EXERCISE BRIEF ▸
From the first line to the last, please reproduce the material exactly, skipping the pictures.

** PROVIDED ENTRIES follows **

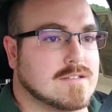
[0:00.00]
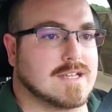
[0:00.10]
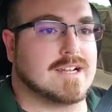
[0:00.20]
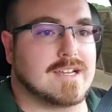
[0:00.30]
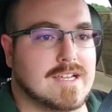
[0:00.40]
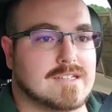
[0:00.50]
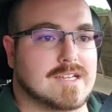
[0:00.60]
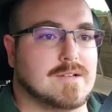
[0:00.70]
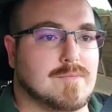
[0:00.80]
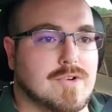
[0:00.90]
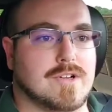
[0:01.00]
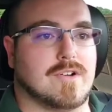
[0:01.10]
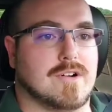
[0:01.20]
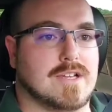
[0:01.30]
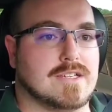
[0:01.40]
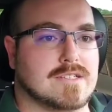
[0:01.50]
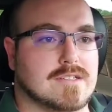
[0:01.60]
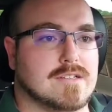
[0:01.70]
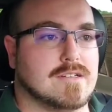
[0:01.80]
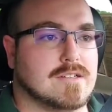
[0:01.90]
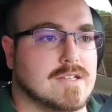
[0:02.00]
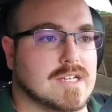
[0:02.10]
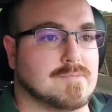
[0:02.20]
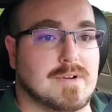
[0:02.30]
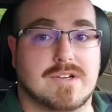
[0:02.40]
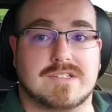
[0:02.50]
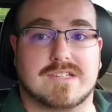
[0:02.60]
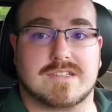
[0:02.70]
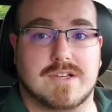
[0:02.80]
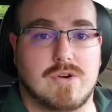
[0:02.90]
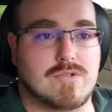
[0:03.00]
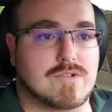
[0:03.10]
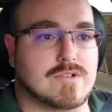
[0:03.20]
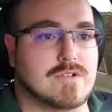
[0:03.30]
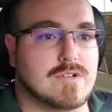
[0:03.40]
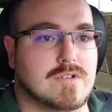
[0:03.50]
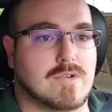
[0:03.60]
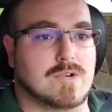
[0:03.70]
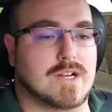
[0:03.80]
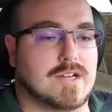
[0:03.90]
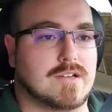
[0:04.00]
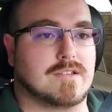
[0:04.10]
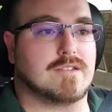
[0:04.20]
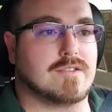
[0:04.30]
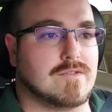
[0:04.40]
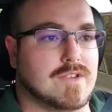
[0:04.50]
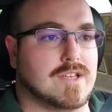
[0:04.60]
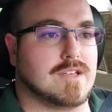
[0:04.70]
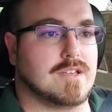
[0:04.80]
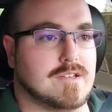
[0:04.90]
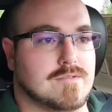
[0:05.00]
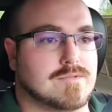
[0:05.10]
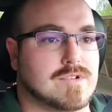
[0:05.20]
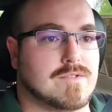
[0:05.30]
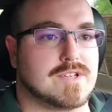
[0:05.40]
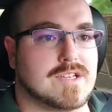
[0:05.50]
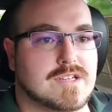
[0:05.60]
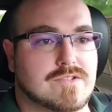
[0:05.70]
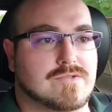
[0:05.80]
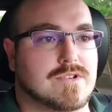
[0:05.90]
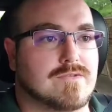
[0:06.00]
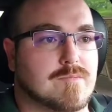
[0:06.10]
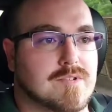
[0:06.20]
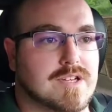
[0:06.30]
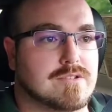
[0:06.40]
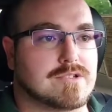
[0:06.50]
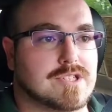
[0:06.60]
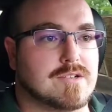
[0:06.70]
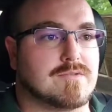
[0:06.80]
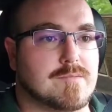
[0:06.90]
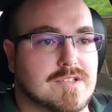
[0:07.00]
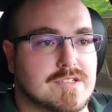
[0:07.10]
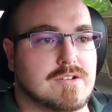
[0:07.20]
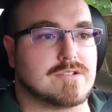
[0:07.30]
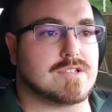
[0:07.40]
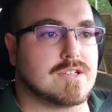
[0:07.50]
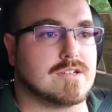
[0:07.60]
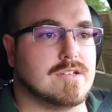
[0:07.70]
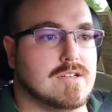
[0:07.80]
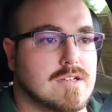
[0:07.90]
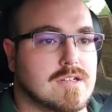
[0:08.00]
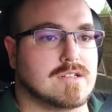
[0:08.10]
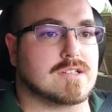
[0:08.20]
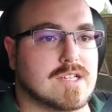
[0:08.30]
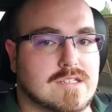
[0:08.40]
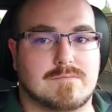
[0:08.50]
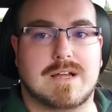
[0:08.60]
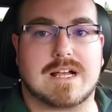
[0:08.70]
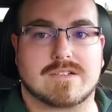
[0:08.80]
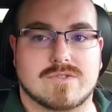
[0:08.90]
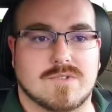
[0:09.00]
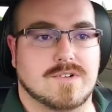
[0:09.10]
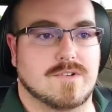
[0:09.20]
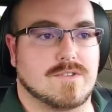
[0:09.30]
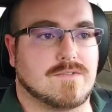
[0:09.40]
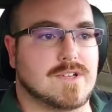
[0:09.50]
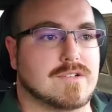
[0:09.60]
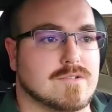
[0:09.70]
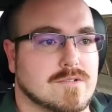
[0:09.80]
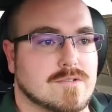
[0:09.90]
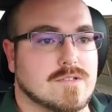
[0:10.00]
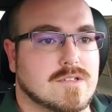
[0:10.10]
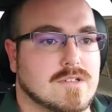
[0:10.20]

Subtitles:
getting his input on his experience as the owner, or getting the service history from the dealership, from the associate. Just get some backstory on the vehicle,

** End of PROVIDED ENTRIES **

EXERCISE OUTPUT ▸
[0:00.00]
[0:00.10]
[0:00.20]
[0:00.30]
[0:00.40]
[0:00.50]
[0:00.60]
[0:00.70]
[0:00.80]
[0:00.90]
[0:01.00]
[0:01.10]
[0:01.20]
[0:01.30]
[0:01.40]
[0:01.50]
[0:01.60]
[0:01.70]
[0:01.80]
[0:01.90]
[0:02.00]
[0:02.10]
[0:02.20]
[0:02.30]
[0:02.40]
[0:02.50]
[0:02.60]
[0:02.70]
[0:02.80]
[0:02.90]
[0:03.00]
[0:03.10]
[0:03.20]
[0:03.30]
[0:03.40]
[0:03.50]
[0:03.60]
[0:03.70]
[0:03.80]
[0:03.90]
[0:04.00]
[0:04.10]
[0:04.20]
[0:04.30]
[0:04.40]
[0:04.50]
[0:04.60]
[0:04.70]
[0:04.80]
[0:04.90]
[0:05.00]
[0:05.10]
[0:05.20]
[0:05.30]
[0:05.40]
[0:05.50]
[0:05.60]
[0:05.70]
[0:05.80]
[0:05.90]
[0:06.00]
[0:06.10]
[0:06.20]
[0:06.30]
[0:06.40]
[0:06.50]
[0:06.60]
[0:06.70]
[0:06.80]
[0:06.90]
[0:07.00]
[0:07.10]
[0:07.20]
[0:07.30]
[0:07.40]
[0:07.50]
[0:07.60]
[0:07.70]
[0:07.80]
[0:07.90]
[0:08.00]
[0:08.10]
[0:08.20]
[0:08.30]
[0:08.40]
[0:08.50]
[0:08.60]
[0:08.70]
[0:08.80]
[0:08.90]
[0:09.00]
[0:09.10]
[0:09.20]
[0:09.30]
[0:09.40]
[0:09.50]
[0:09.60]
[0:09.70]
[0:09.80]
[0:09.90]
[0:10.00]
[0:10.10]
[0:10.20]

Subtitles:
getting his input on his experience as the owner, or getting the service history from the dealership, from the associate. Just get some backstory on the vehicle,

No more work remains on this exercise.